Ingredients:
For the Cookies:
2 1/4 cups all-purpose flour
1/2 teaspoon salt
1 cup unsalted butter, softened
2/3 cup granulated sugar
1 large egg yolk
1 teaspoon vanilla extract
1/2 teaspoon almond extract
1/2 cup raspberry jam
For the Lemon Glaze:
1 cup powdered sugar
1-2 tablespoons fresh lemon juice
1 teaspoon lemon zest
Instructions:
1.Prepare the Dough: Preheat your oven to 350°F (175°C)
and line a baking sheet with parchment paper. In a bowl,
whisk together the flour and salt. In a separate large
bowl, cream the softened butter and sugar until light and
fluffy. Mix in the egg yolk, vanilla extract, and almond
extract until fully combined. Gradually add the dry
ingredients and mix until a soft dough forms.

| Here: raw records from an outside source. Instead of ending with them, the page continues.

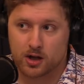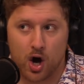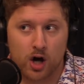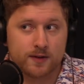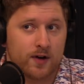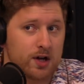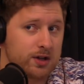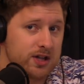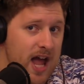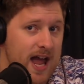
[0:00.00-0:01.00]

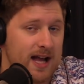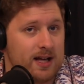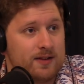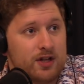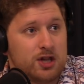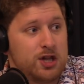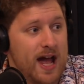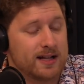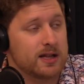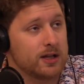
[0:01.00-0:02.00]
Controversial take. The
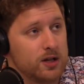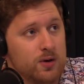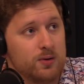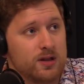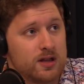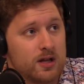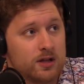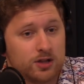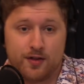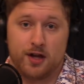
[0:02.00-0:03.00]
Jets lose
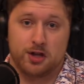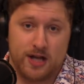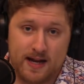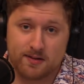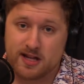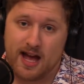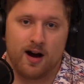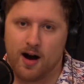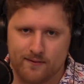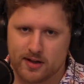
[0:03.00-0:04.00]
to the Chiefs? Yeah,
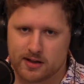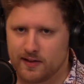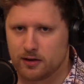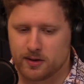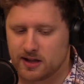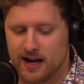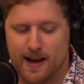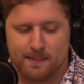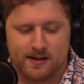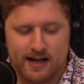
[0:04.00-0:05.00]
obviously that's what's going to happen.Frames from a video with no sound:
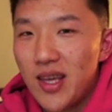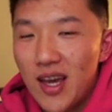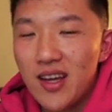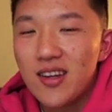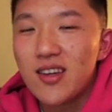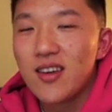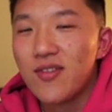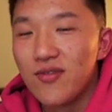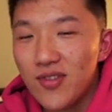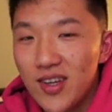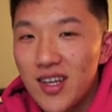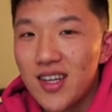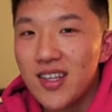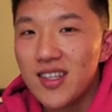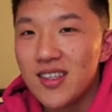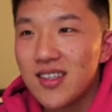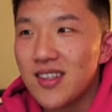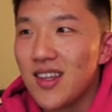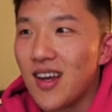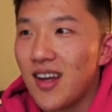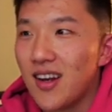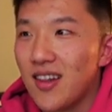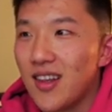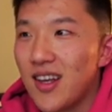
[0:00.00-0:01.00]
get
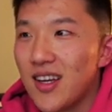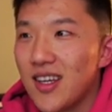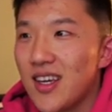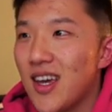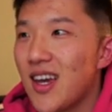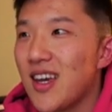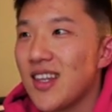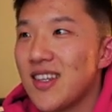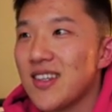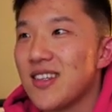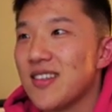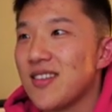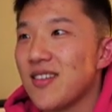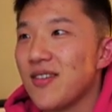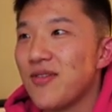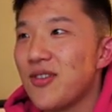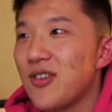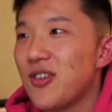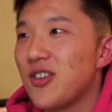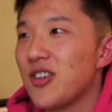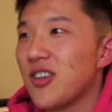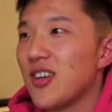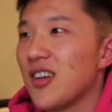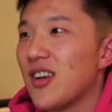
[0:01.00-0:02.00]
convinced that like, hey, this is the
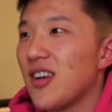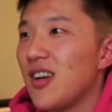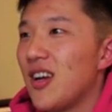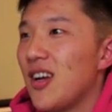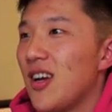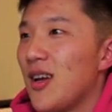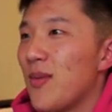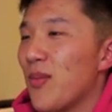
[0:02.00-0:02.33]
future,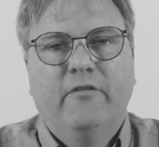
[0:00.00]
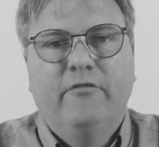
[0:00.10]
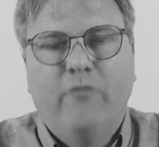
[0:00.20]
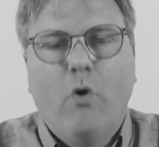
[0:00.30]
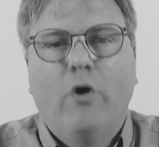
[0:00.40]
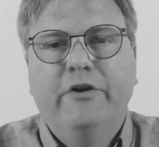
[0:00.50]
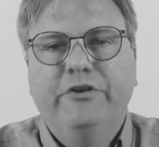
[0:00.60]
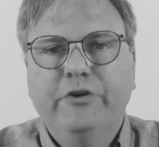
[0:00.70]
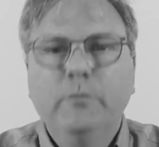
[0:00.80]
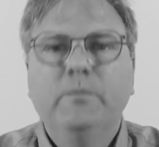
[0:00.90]
for
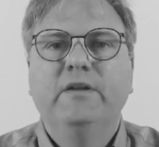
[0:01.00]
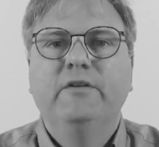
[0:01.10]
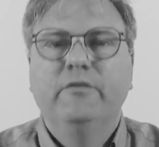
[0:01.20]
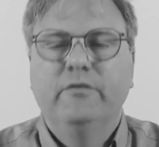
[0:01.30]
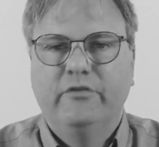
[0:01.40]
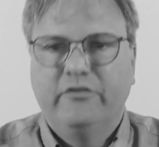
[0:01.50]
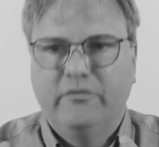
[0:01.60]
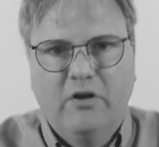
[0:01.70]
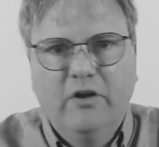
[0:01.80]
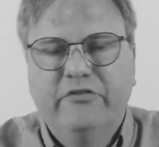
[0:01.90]
human
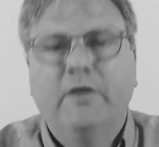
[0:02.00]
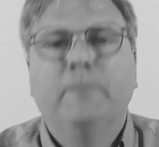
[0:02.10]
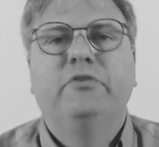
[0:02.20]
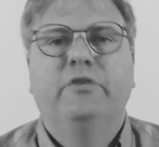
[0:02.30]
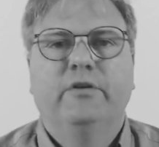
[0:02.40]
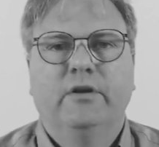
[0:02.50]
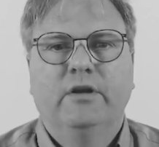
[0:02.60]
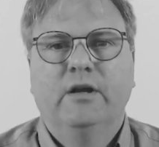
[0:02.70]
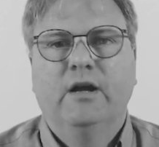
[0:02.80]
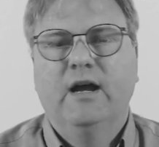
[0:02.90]
consumption
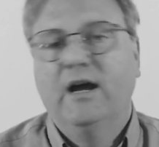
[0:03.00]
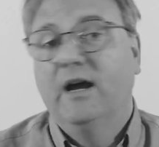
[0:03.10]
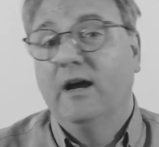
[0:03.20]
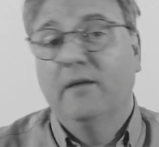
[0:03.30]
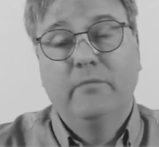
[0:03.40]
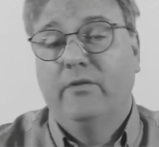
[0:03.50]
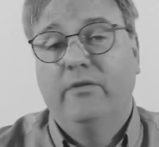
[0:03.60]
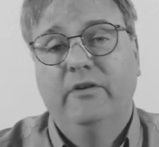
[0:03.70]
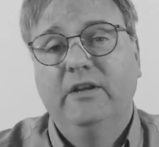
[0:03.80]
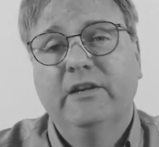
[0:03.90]
uh,
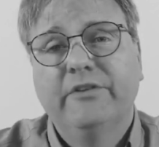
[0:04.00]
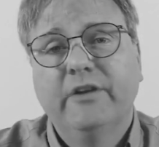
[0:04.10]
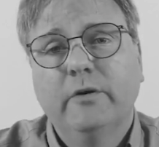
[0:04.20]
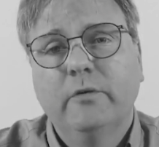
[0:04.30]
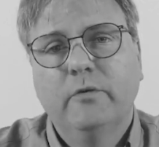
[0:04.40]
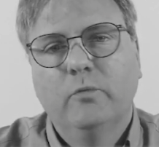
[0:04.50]
30 years ago,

2.Shape the Cookies: Roll the dough into 1-inch balls and
place them about 2 inches apart on the prepared baking
sheet. Use your thumb (or the back of a small spoon) to
gently press an indentation into the center of each
cookie.
3.Fill with Jam: Spoon about 1/2 teaspoon of raspberry
jam into each indentation, being careful not to overfill.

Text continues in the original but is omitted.